*WORK ORDER*
Your reply should reproduce each entry exactly and contain no pictures.

*DATA SHOWN*

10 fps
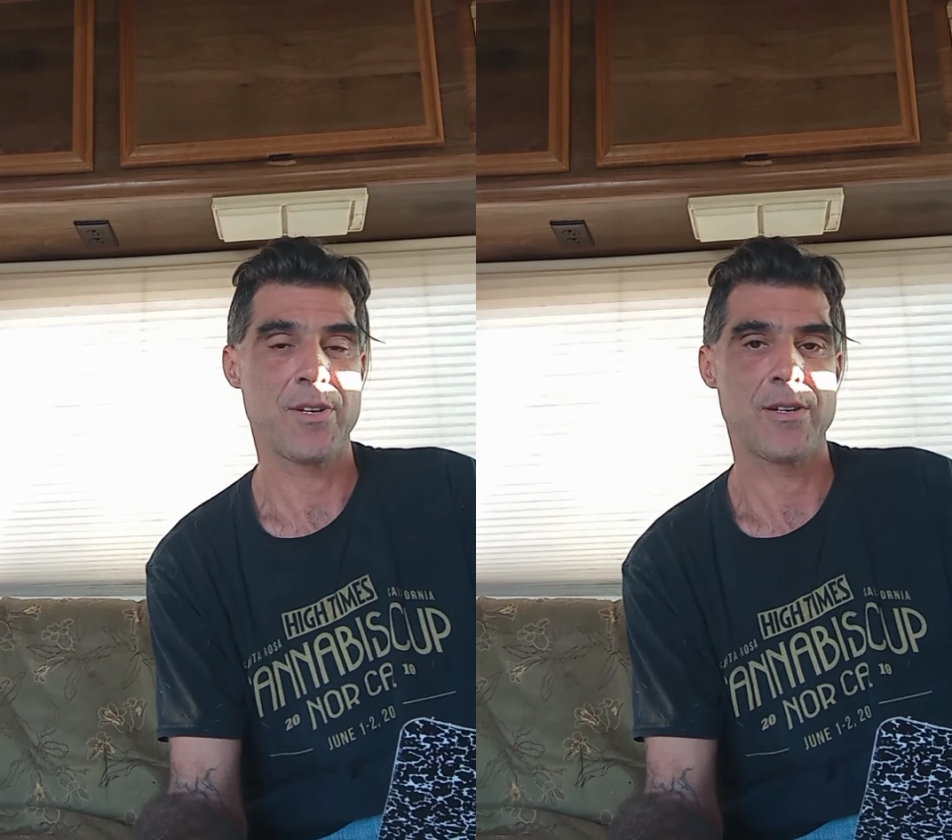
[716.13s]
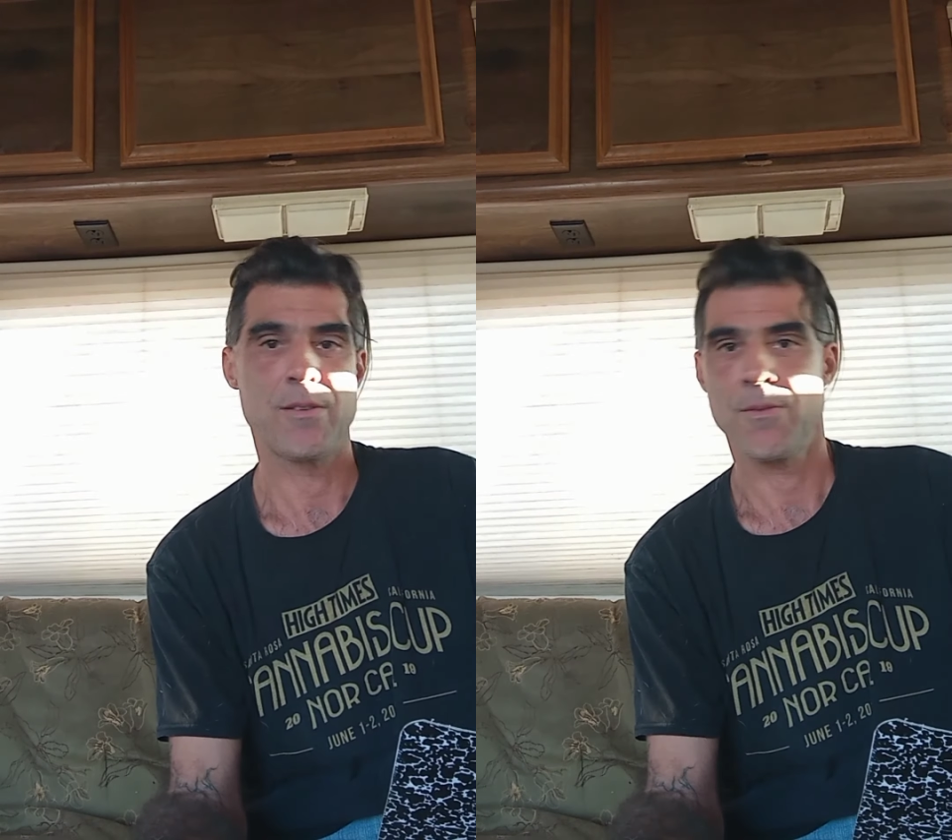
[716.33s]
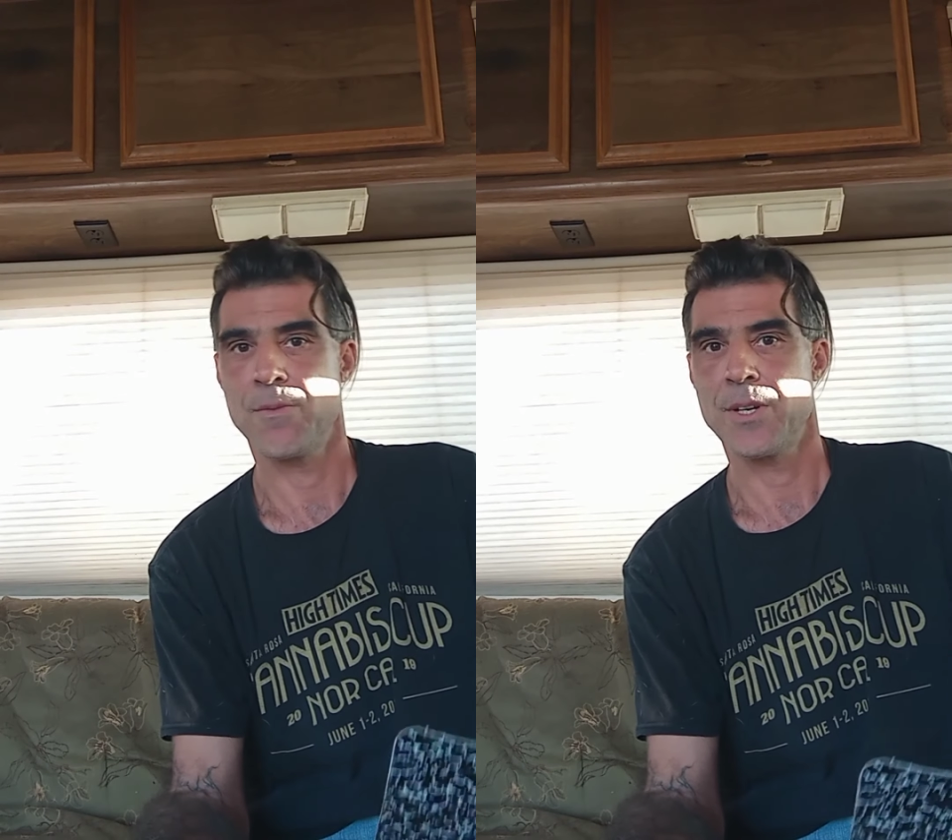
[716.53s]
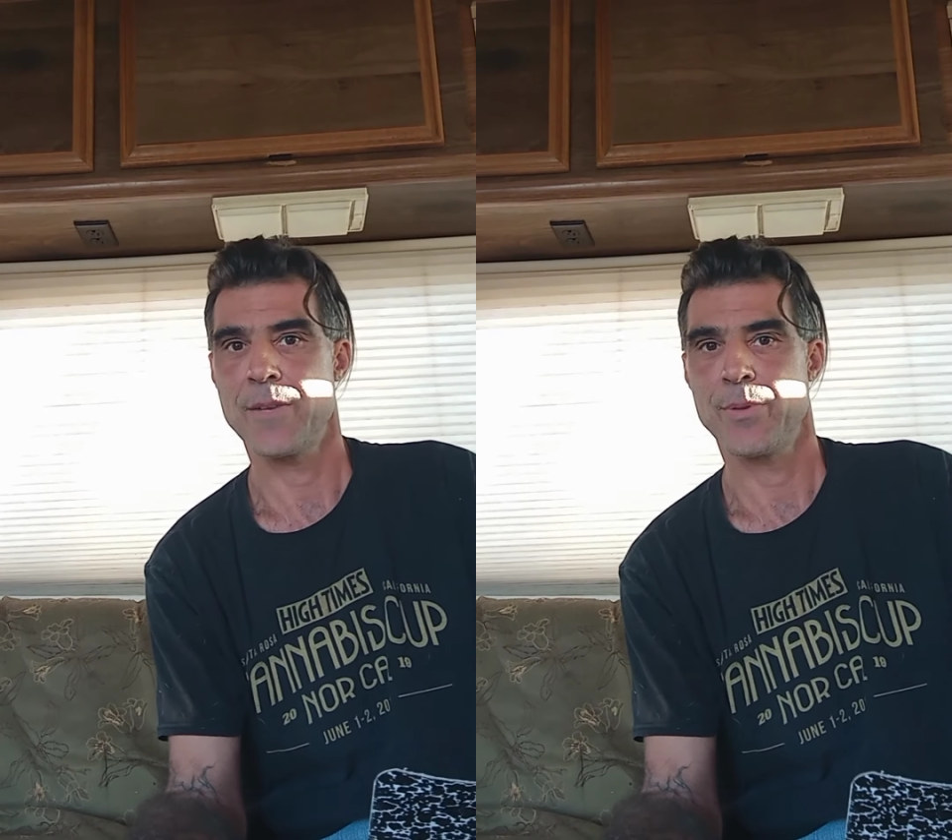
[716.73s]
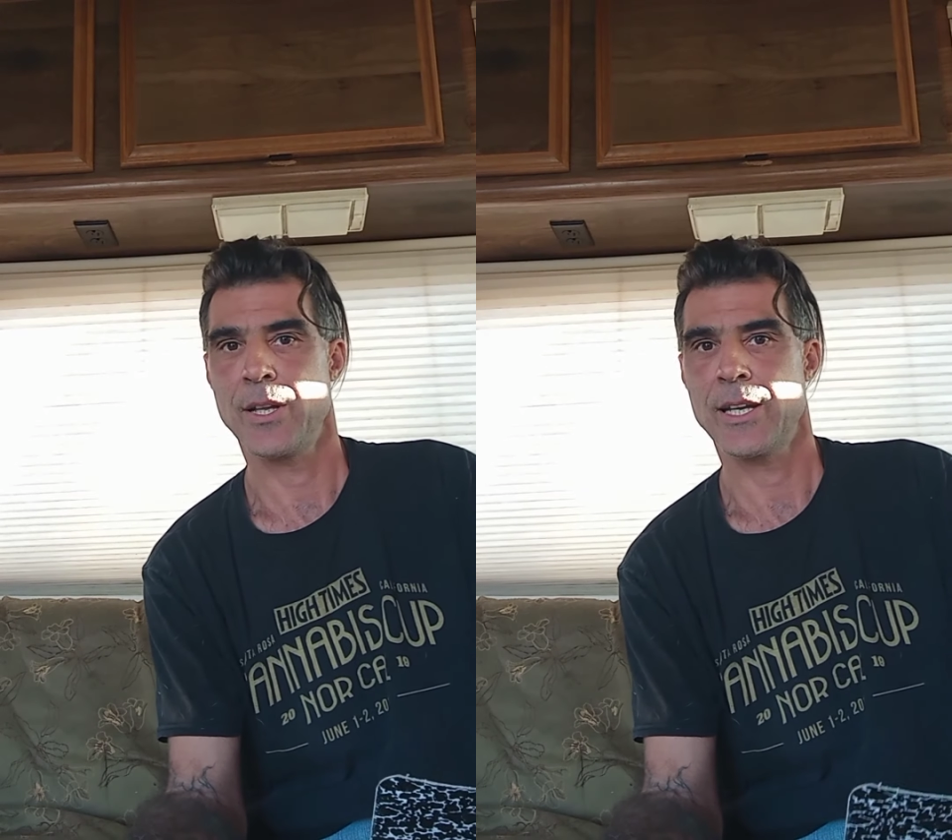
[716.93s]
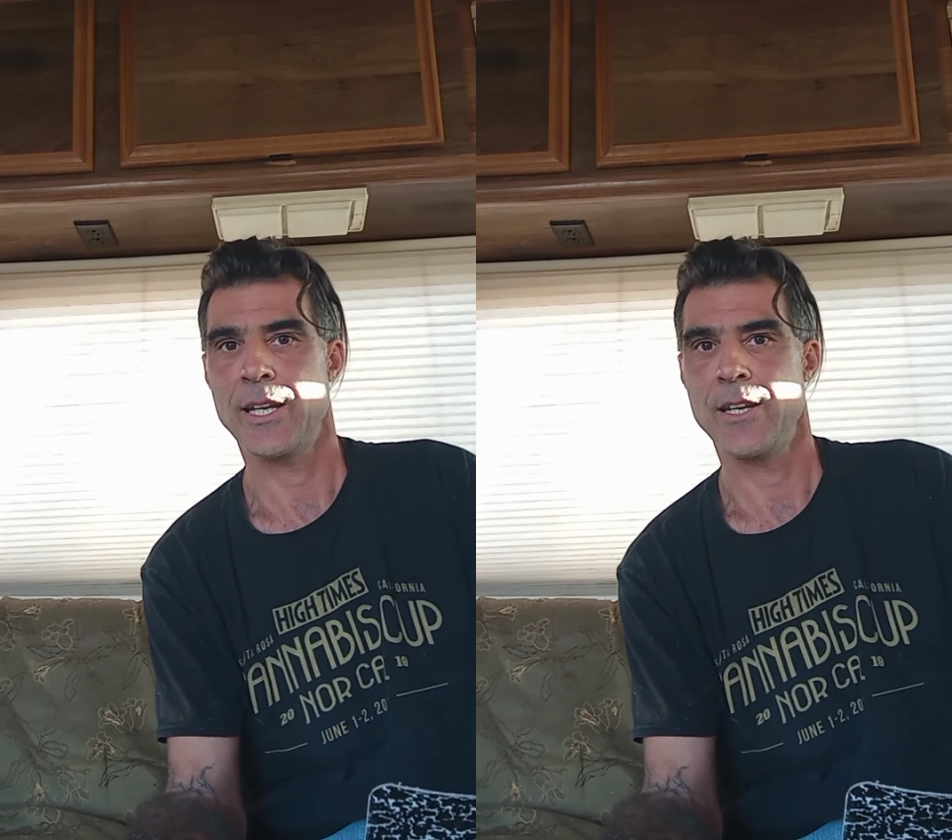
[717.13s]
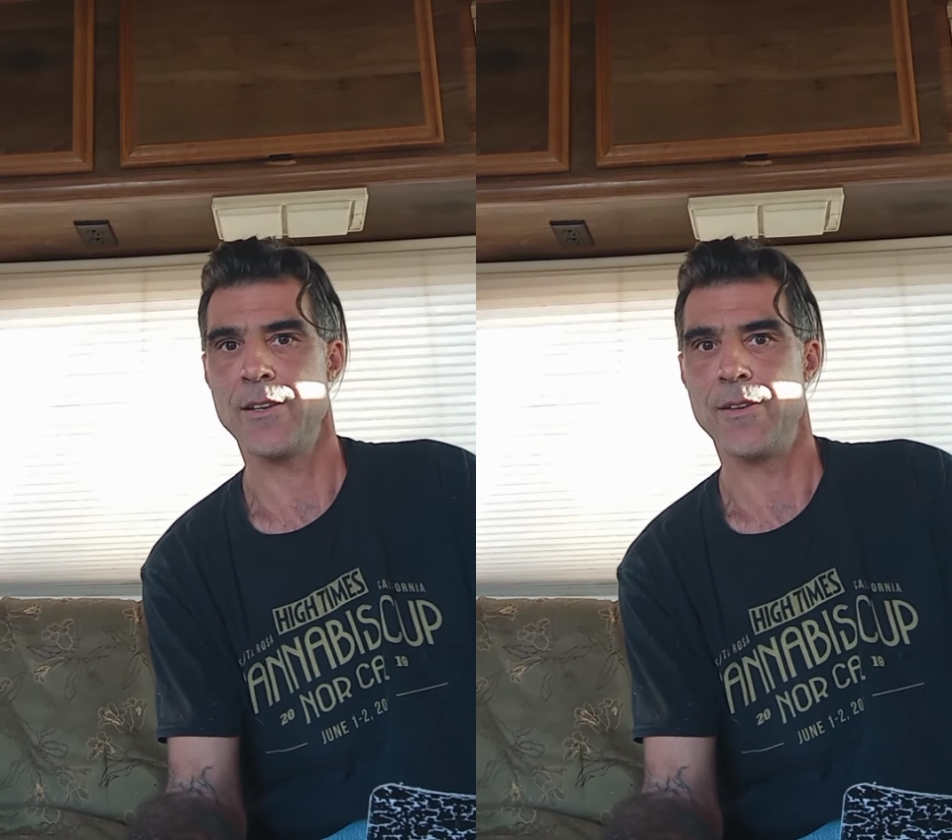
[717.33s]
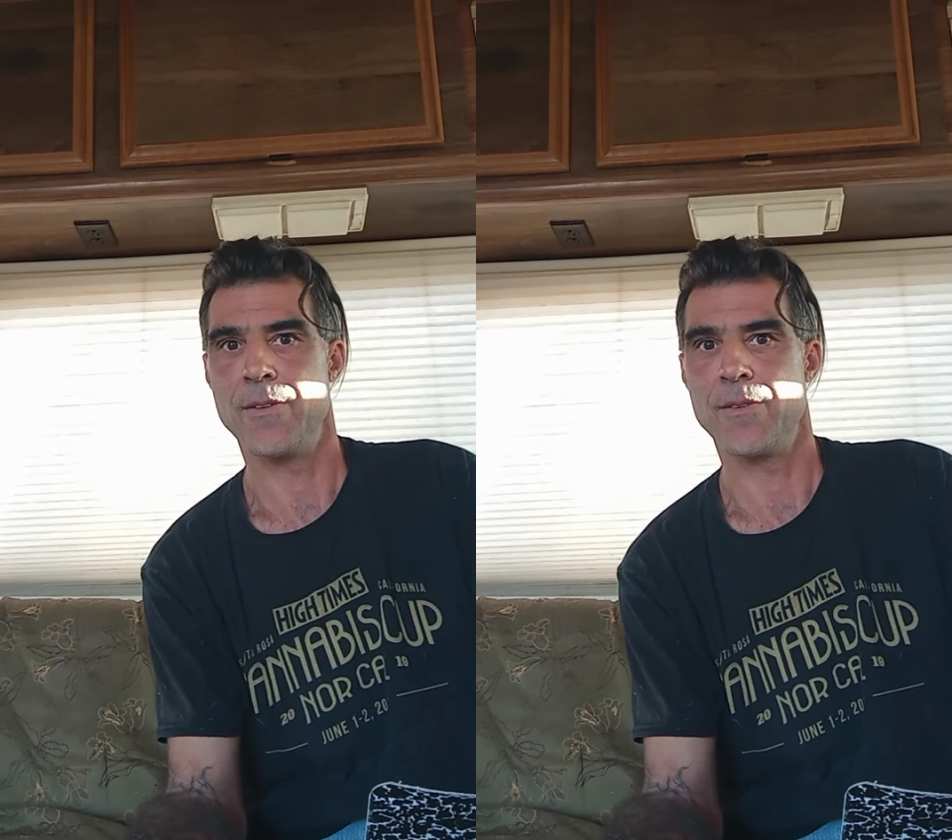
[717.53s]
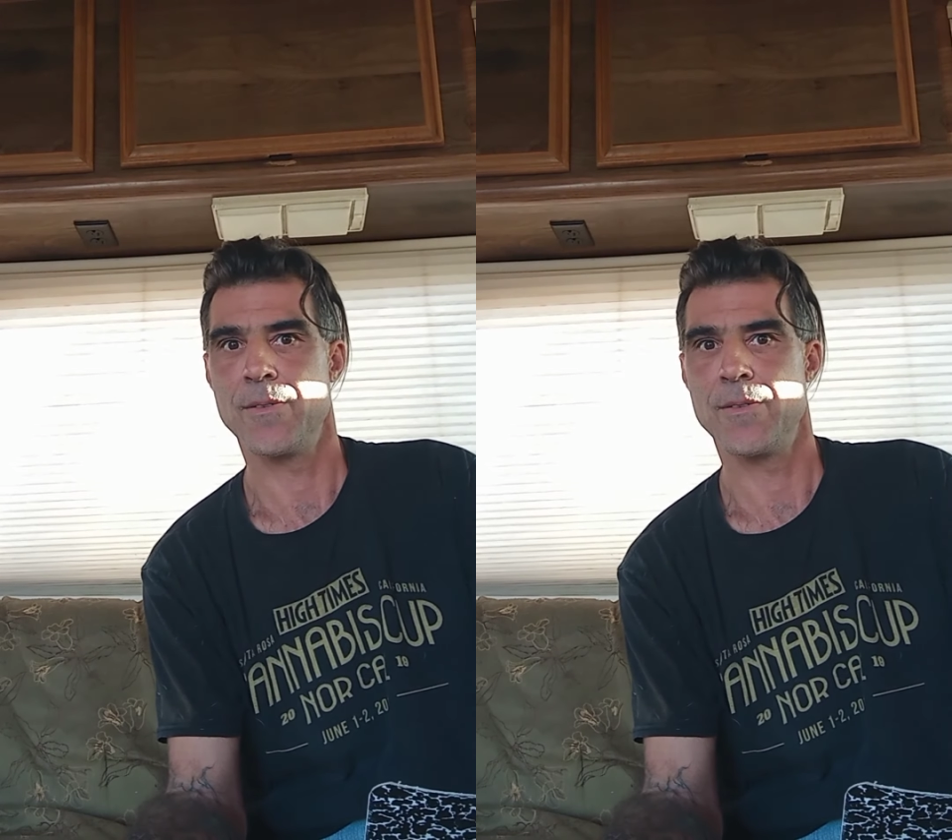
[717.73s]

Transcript: but what are you plugging into?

*TASK SOLUTION*
10 fps
[716.13s]
[716.33s]
[716.53s]
[716.73s]
[716.93s]
[717.13s]
[717.33s]
[717.53s]
[717.73s]

Transcript: but what are you plugging into?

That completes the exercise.